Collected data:
..............................
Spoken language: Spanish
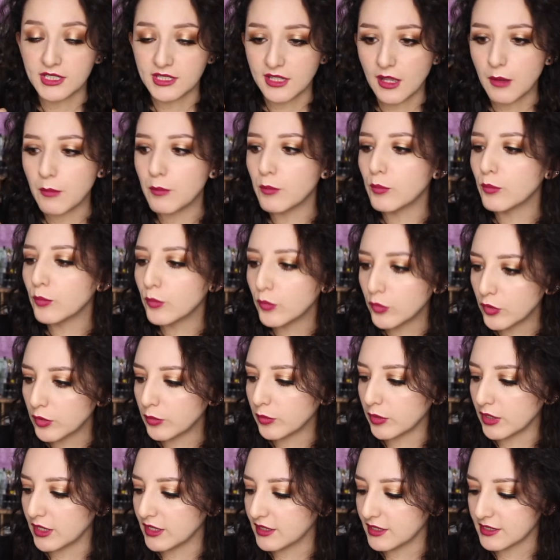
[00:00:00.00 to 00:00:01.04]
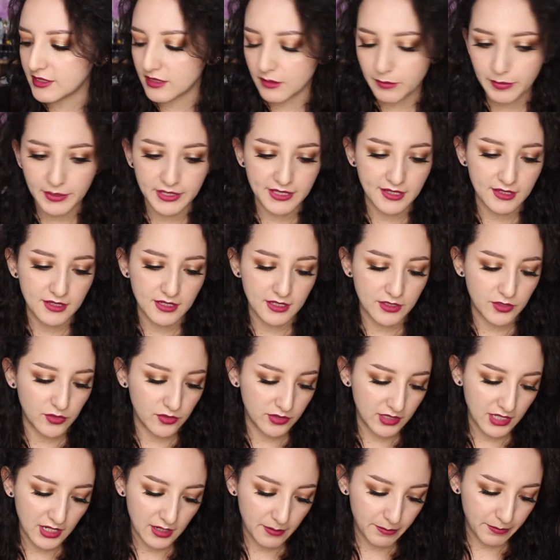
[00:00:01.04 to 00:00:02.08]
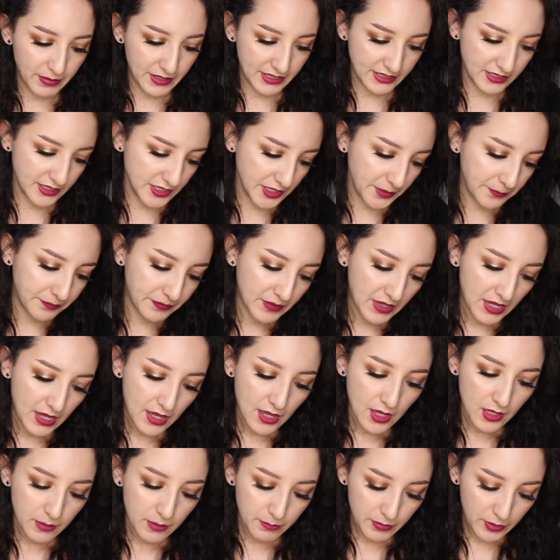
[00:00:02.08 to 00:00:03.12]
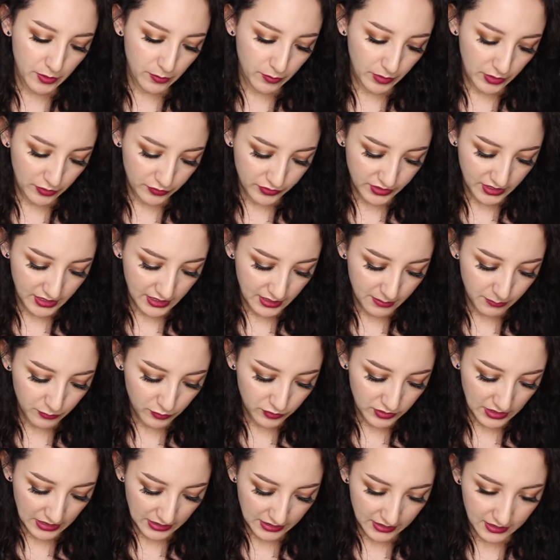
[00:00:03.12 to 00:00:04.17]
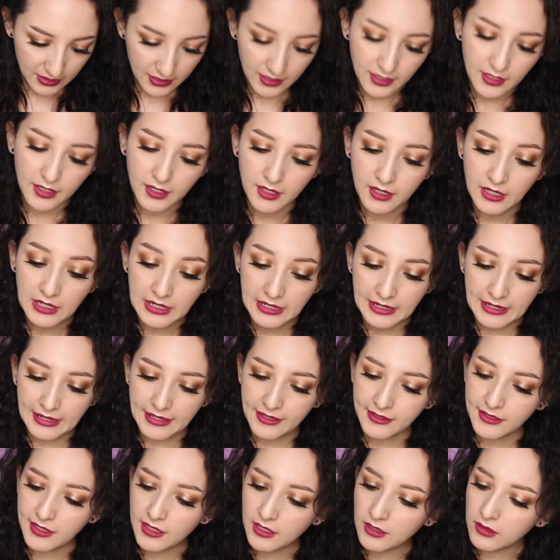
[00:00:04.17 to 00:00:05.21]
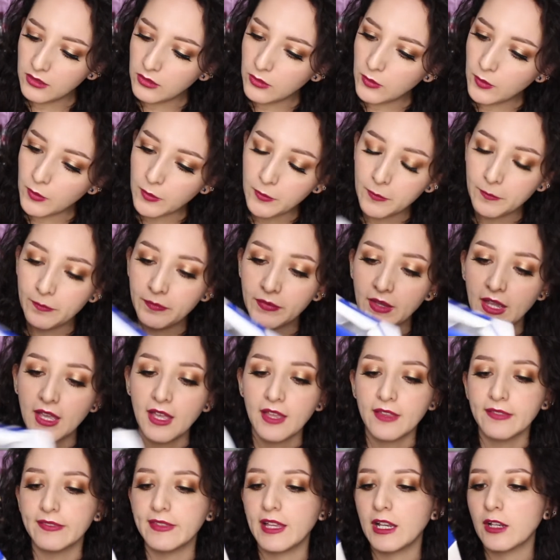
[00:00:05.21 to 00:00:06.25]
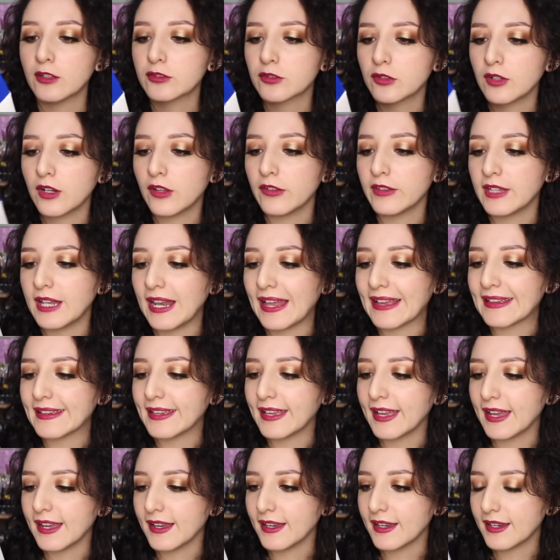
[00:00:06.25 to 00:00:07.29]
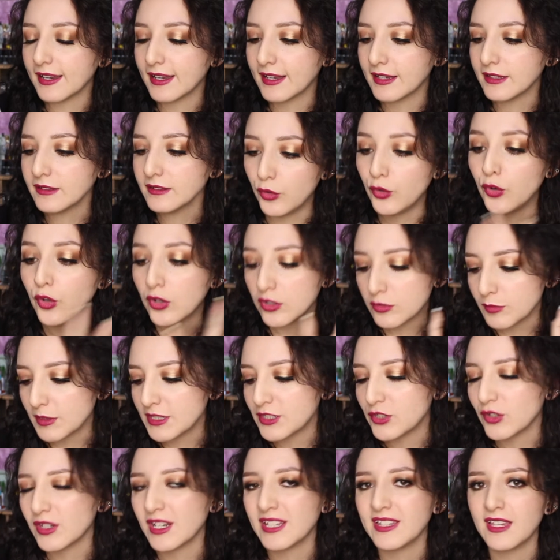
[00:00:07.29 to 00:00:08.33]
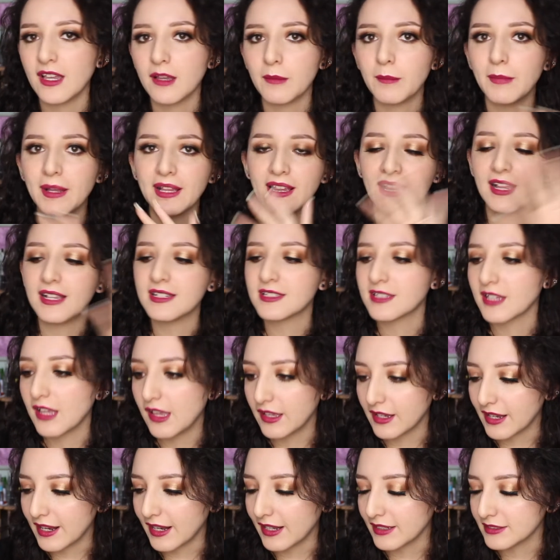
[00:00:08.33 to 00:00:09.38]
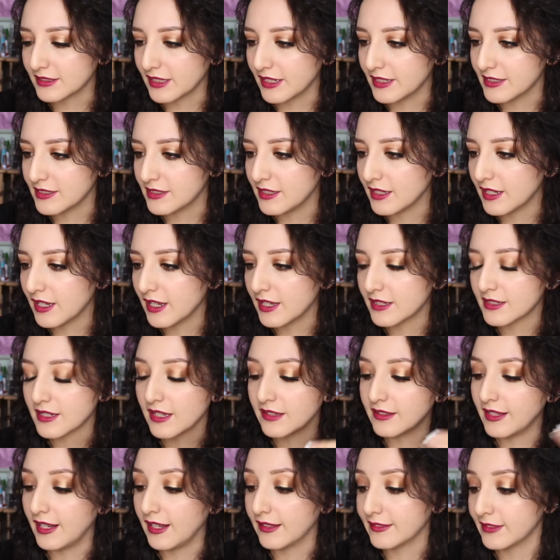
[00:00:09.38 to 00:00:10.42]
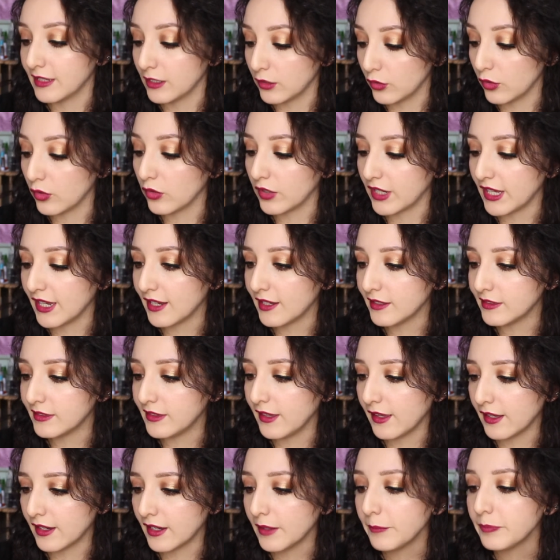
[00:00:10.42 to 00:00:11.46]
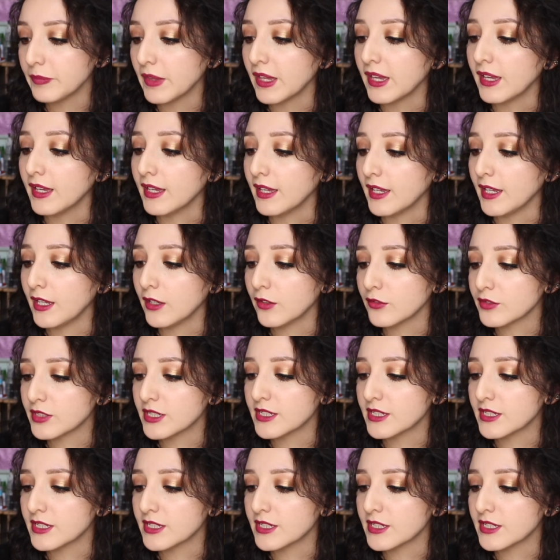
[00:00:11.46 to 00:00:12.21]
que está muy bonita esta presentación de la plancha. Pero bueno, sigamos aquí leyendo. Del otro lado de la caja nos menciona ya malas características de la tecnología que tiene y nos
..............................
*What you need to do*
Set the pictures aside and reproduce exactly the lines above, from the line holding "[00:00:01.04 to 00:00:02.08]" through the line holding "[00:00:10.42 to 00:00:11.46]", both included, with nothing else.

*Exercise output*
[00:00:01.04 to 00:00:02.08]
[00:00:02.08 to 00:00:03.12]
[00:00:03.12 to 00:00:04.17]
[00:00:04.17 to 00:00:05.21]
[00:00:05.21 to 00:00:06.25]
[00:00:06.25 to 00:00:07.29]
[00:00:07.29 to 00:00:08.33]
[00:00:08.33 to 00:00:09.38]
[00:00:09.38 to 00:00:10.42]
[00:00:10.42 to 00:00:11.46]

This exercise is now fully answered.